* Exercise directions *
Copy exactly the stretch of lines from the one holding "(16.00 s to 17.00 s)" through the last line of the data below, inclusive. Leave out pictures.

* Provided records *
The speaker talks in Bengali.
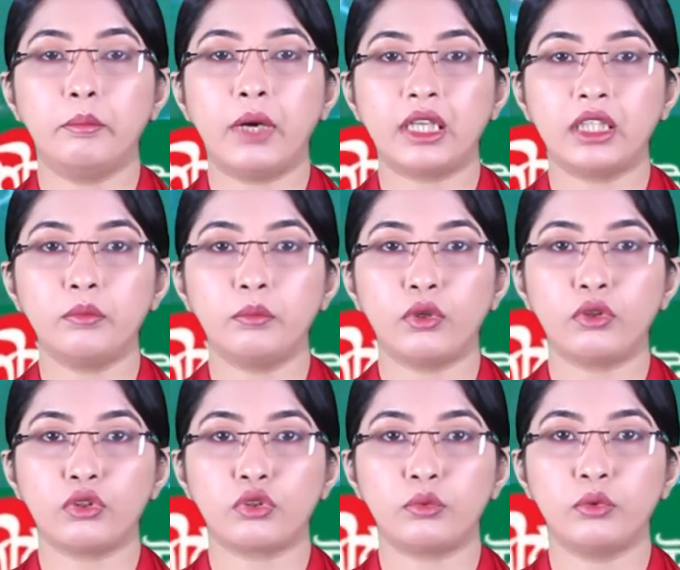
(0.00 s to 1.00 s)
মার্কিন
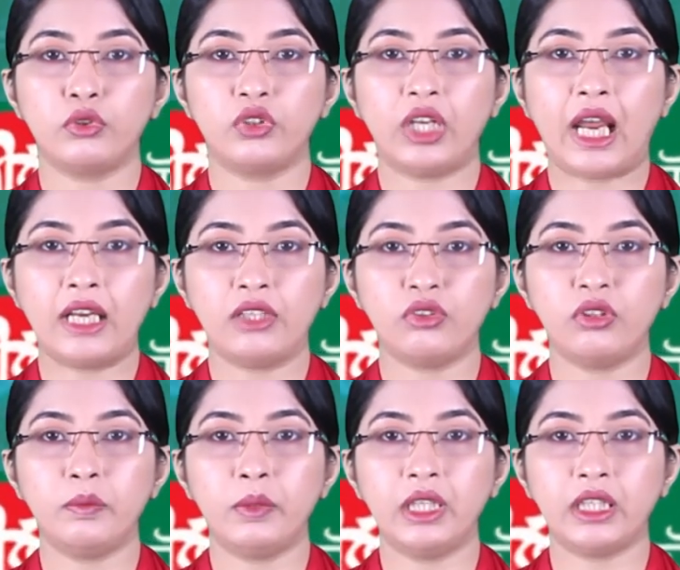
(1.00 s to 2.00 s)
পররাষ্ট্রমন্ত্রী
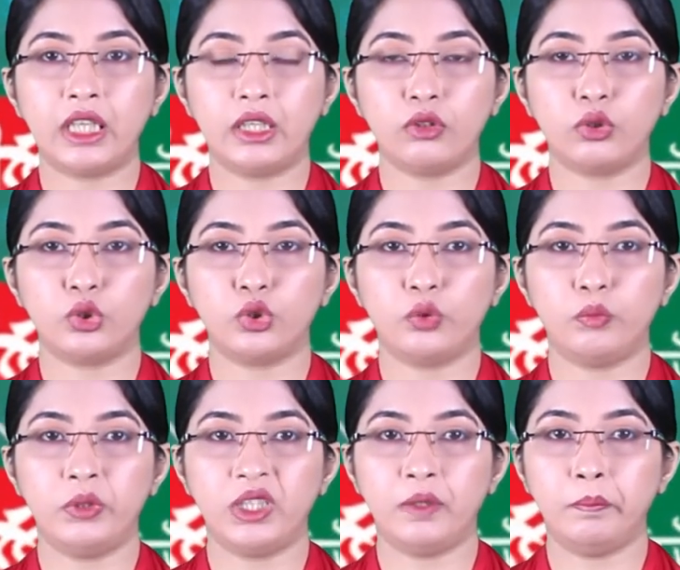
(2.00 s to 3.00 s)
অ্যান্টনি ব্লিংকেন গত
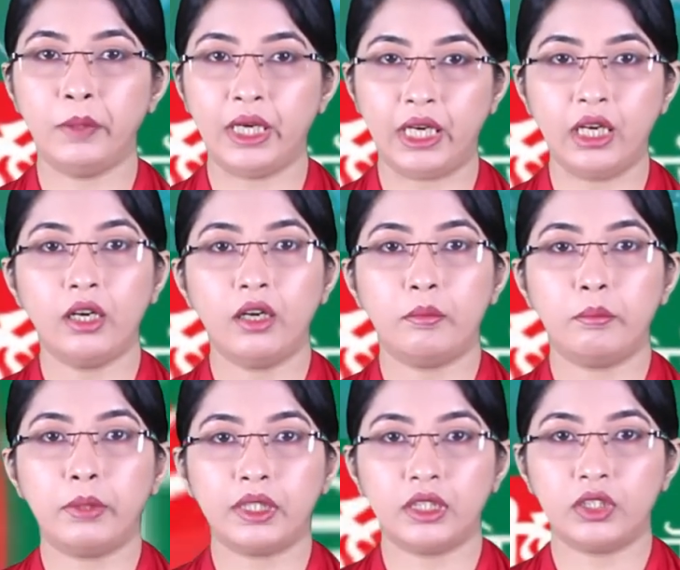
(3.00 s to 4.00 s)
চব্বিশে মে
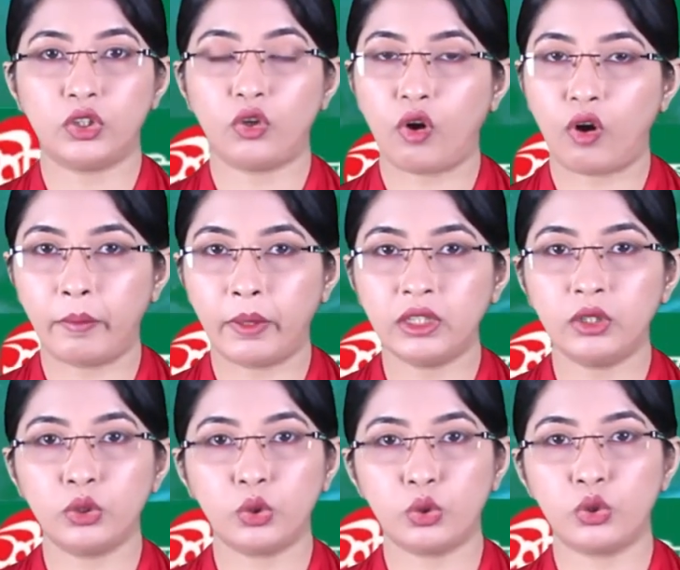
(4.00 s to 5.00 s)
বাংলাদেশের অবাধ
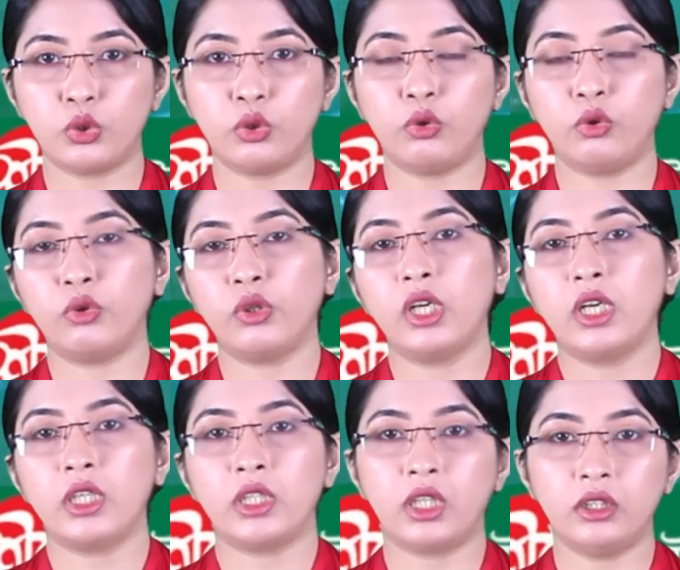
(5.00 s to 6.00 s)
সুষ্ঠু ও
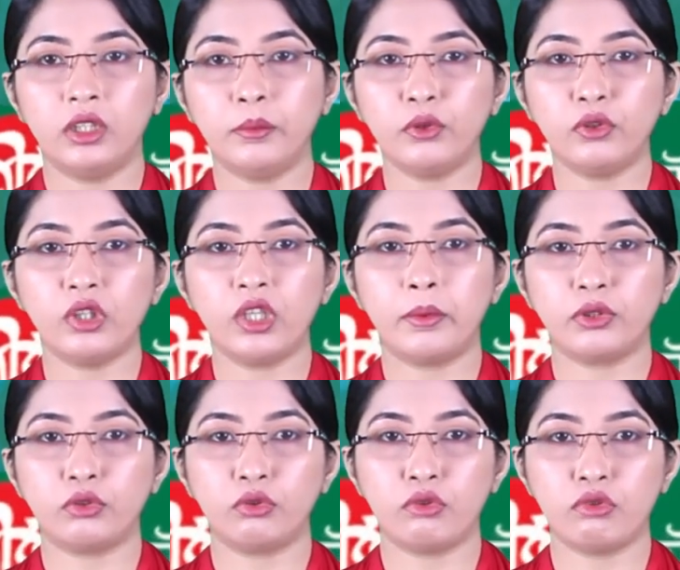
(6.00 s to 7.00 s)
শান্তিপূর্ণ
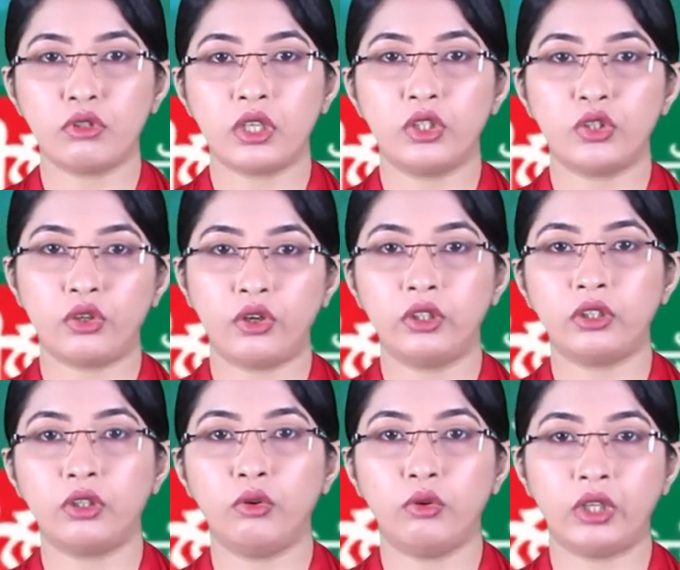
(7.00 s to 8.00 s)
নির্বাচন অনুষ্ঠানের
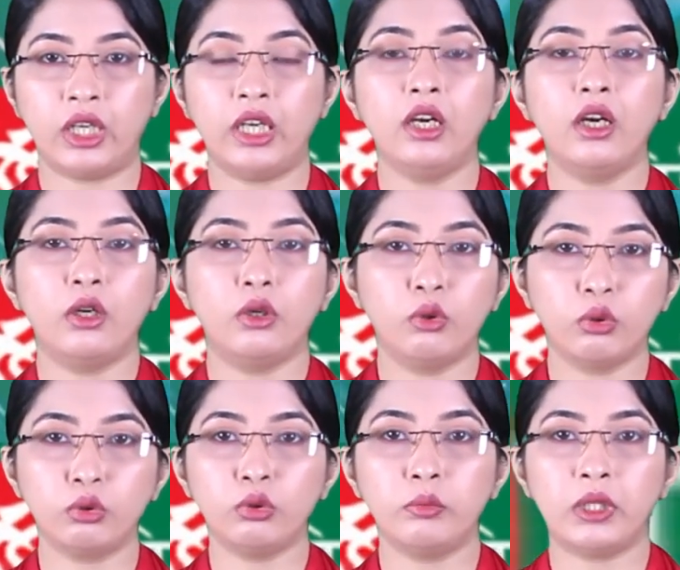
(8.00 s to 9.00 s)
সহায়তার লক্ষ্যে
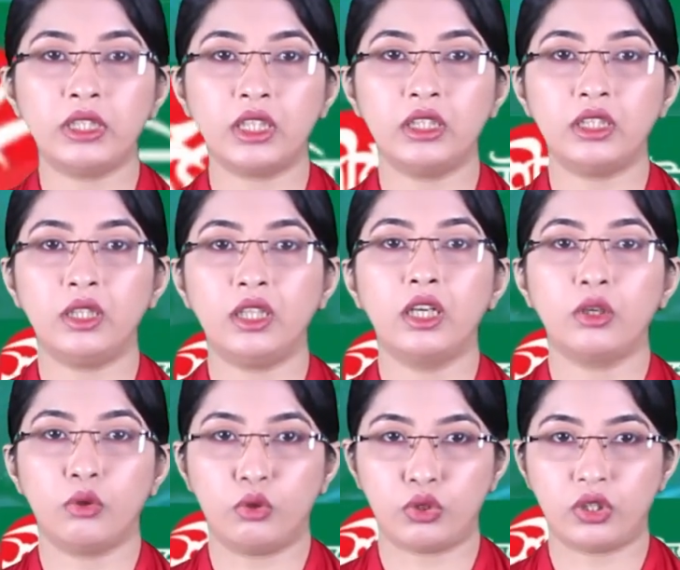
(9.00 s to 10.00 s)
নতুন ভিসা নীতি
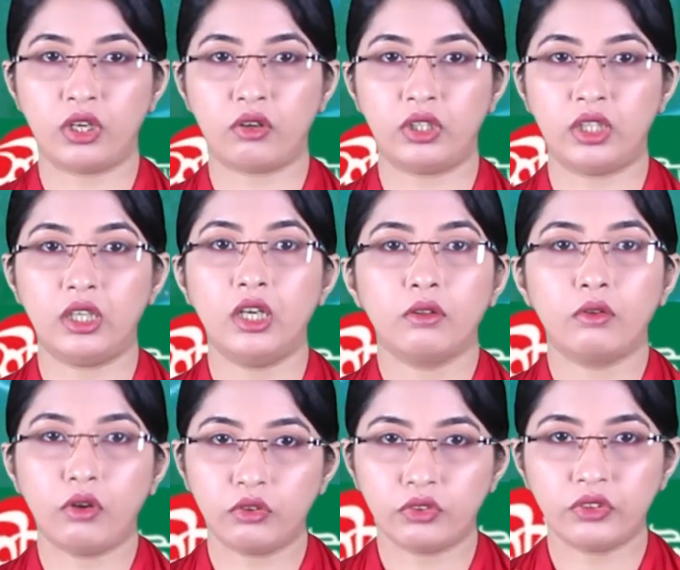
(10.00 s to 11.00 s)
ঘোষণা করেন
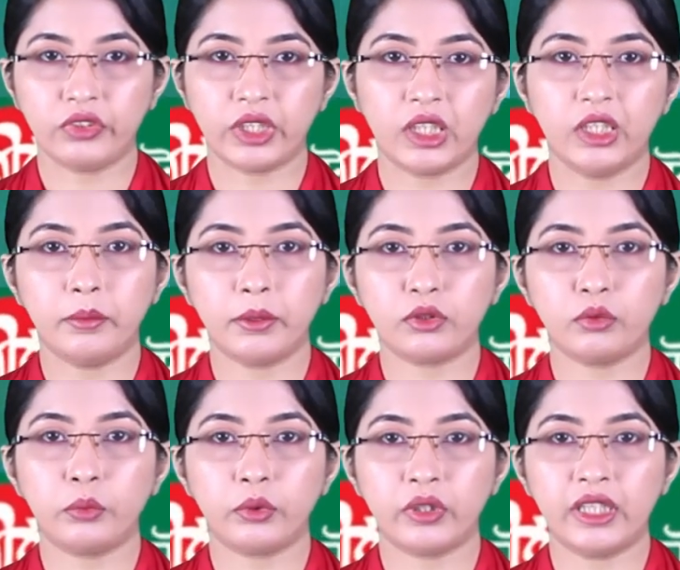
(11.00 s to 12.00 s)
গণতান্ত্রিক নির্বাচন
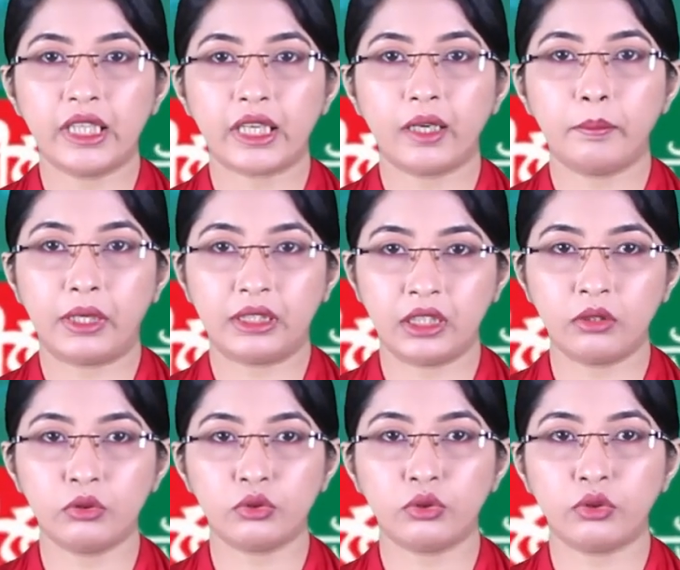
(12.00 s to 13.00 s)
প্রক্রিয়াকে
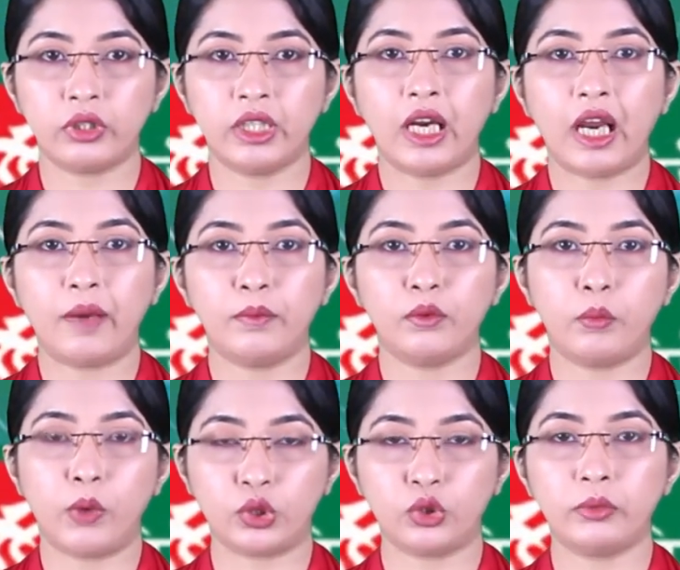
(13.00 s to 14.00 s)
বাধাগ্রস্ত করে এমন
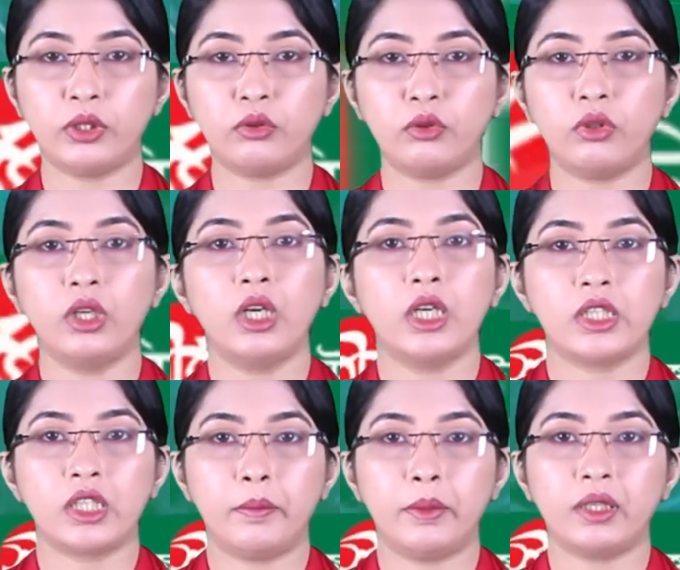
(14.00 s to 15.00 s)
বর্তমান ও
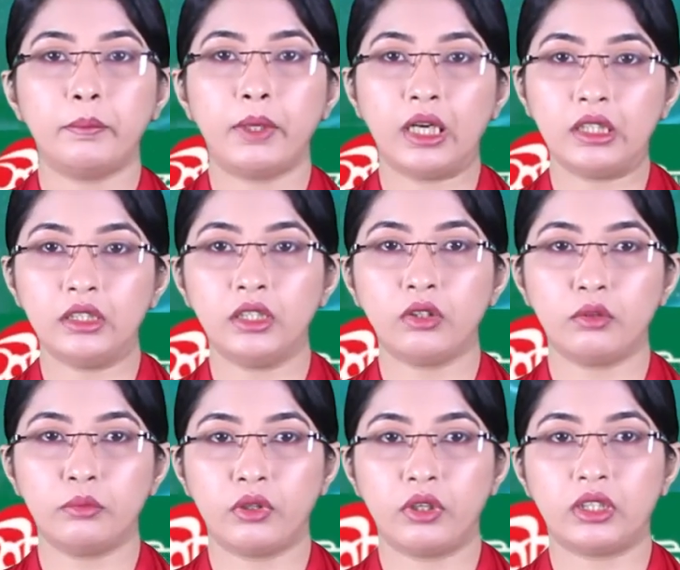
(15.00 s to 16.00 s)
সাবেক বাংলাদেশি
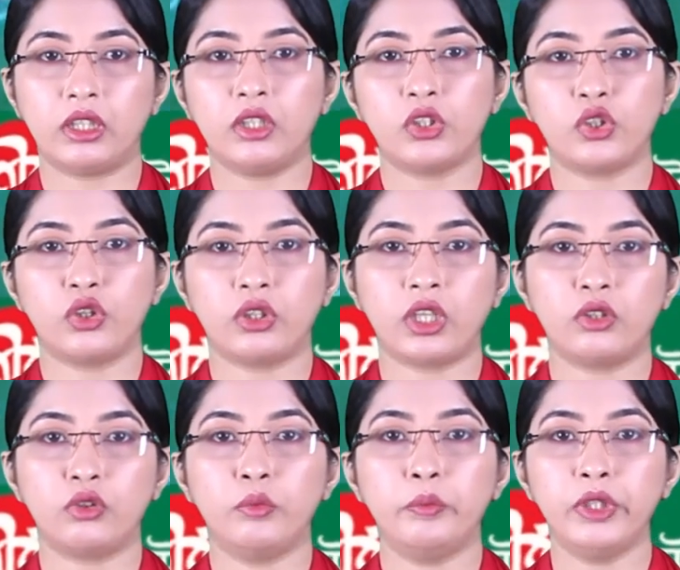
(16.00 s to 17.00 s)
কর্মকর্তা সরকার
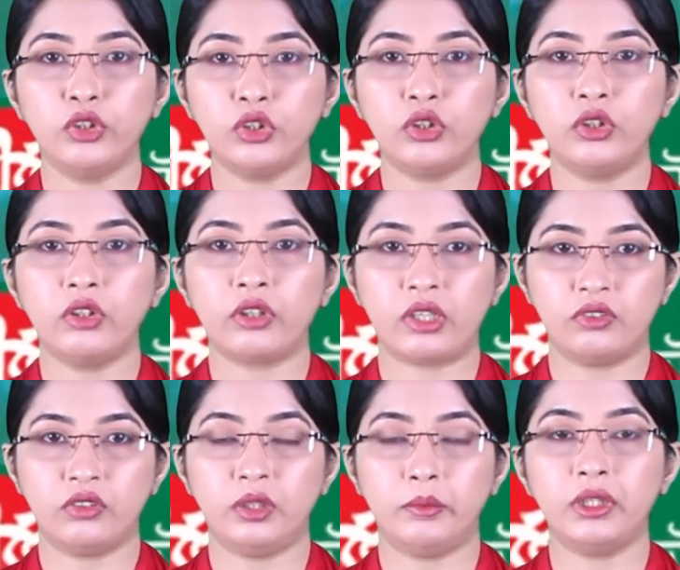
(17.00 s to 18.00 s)
ও বিরোধী দলীয়
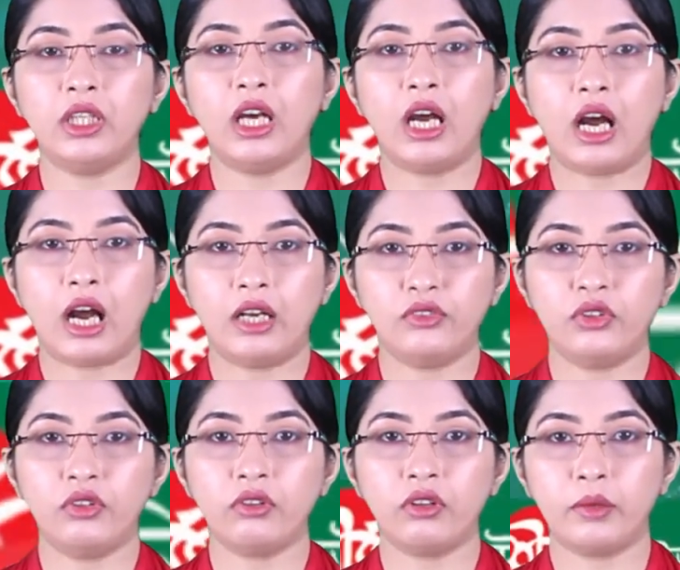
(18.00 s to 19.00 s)
রাজনীতিবিদ
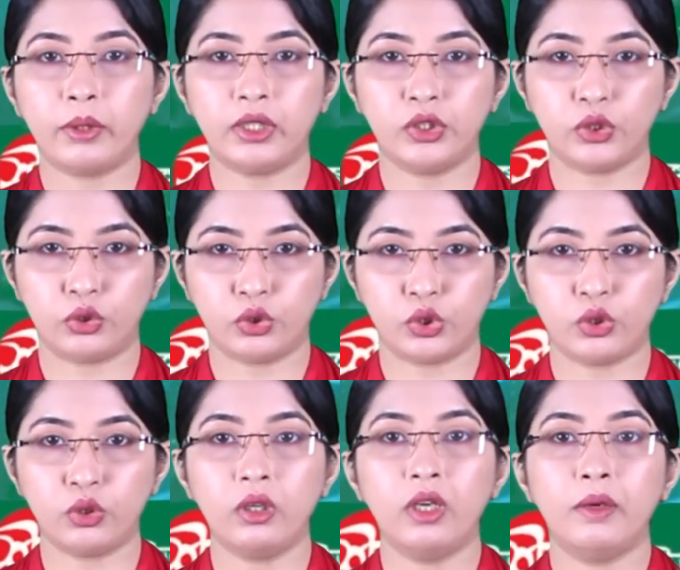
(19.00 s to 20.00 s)
আইনশৃঙ্খলা বাহিনীর
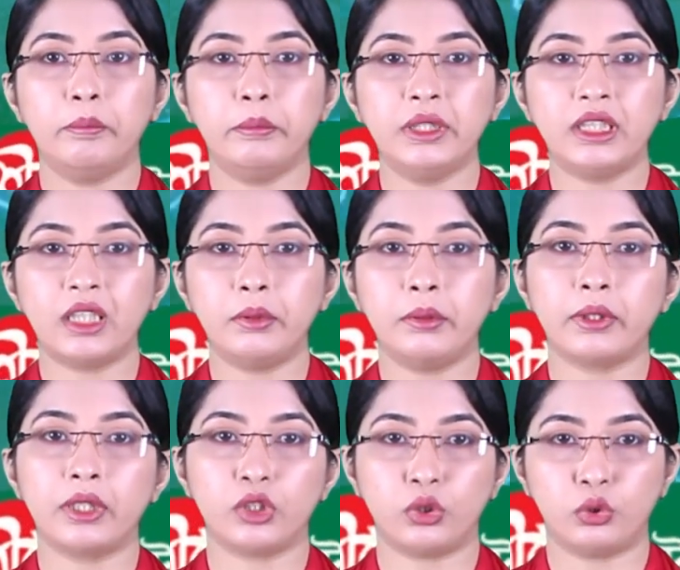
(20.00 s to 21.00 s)
সদস্য বিচার
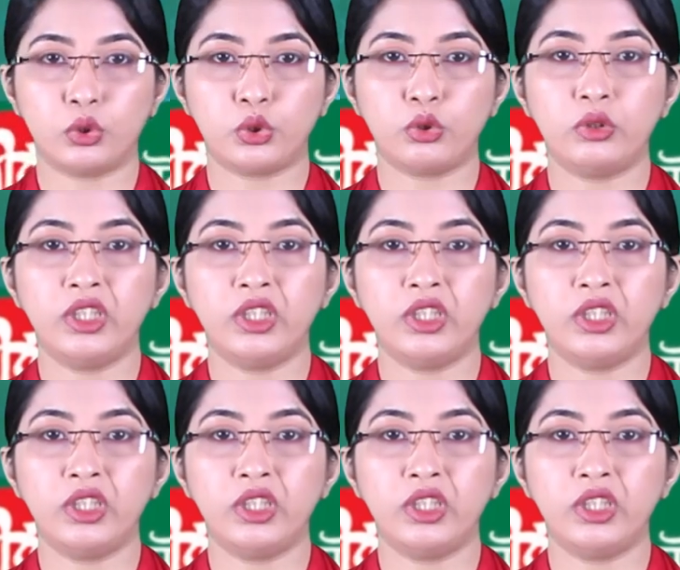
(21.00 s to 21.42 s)
বিভাগের সদস্য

* Response to the task *
(16.00 s to 17.00 s)
কর্মকর্তা সরকার
(17.00 s to 18.00 s)
ও বিরোধী দলীয়
(18.00 s to 19.00 s)
রাজনীতিবিদ
(19.00 s to 20.00 s)
আইনশৃঙ্খলা বাহিনীর
(20.00 s to 21.00 s)
সদস্য বিচার
(21.00 s to 21.42 s)
বিভাগের সদস্য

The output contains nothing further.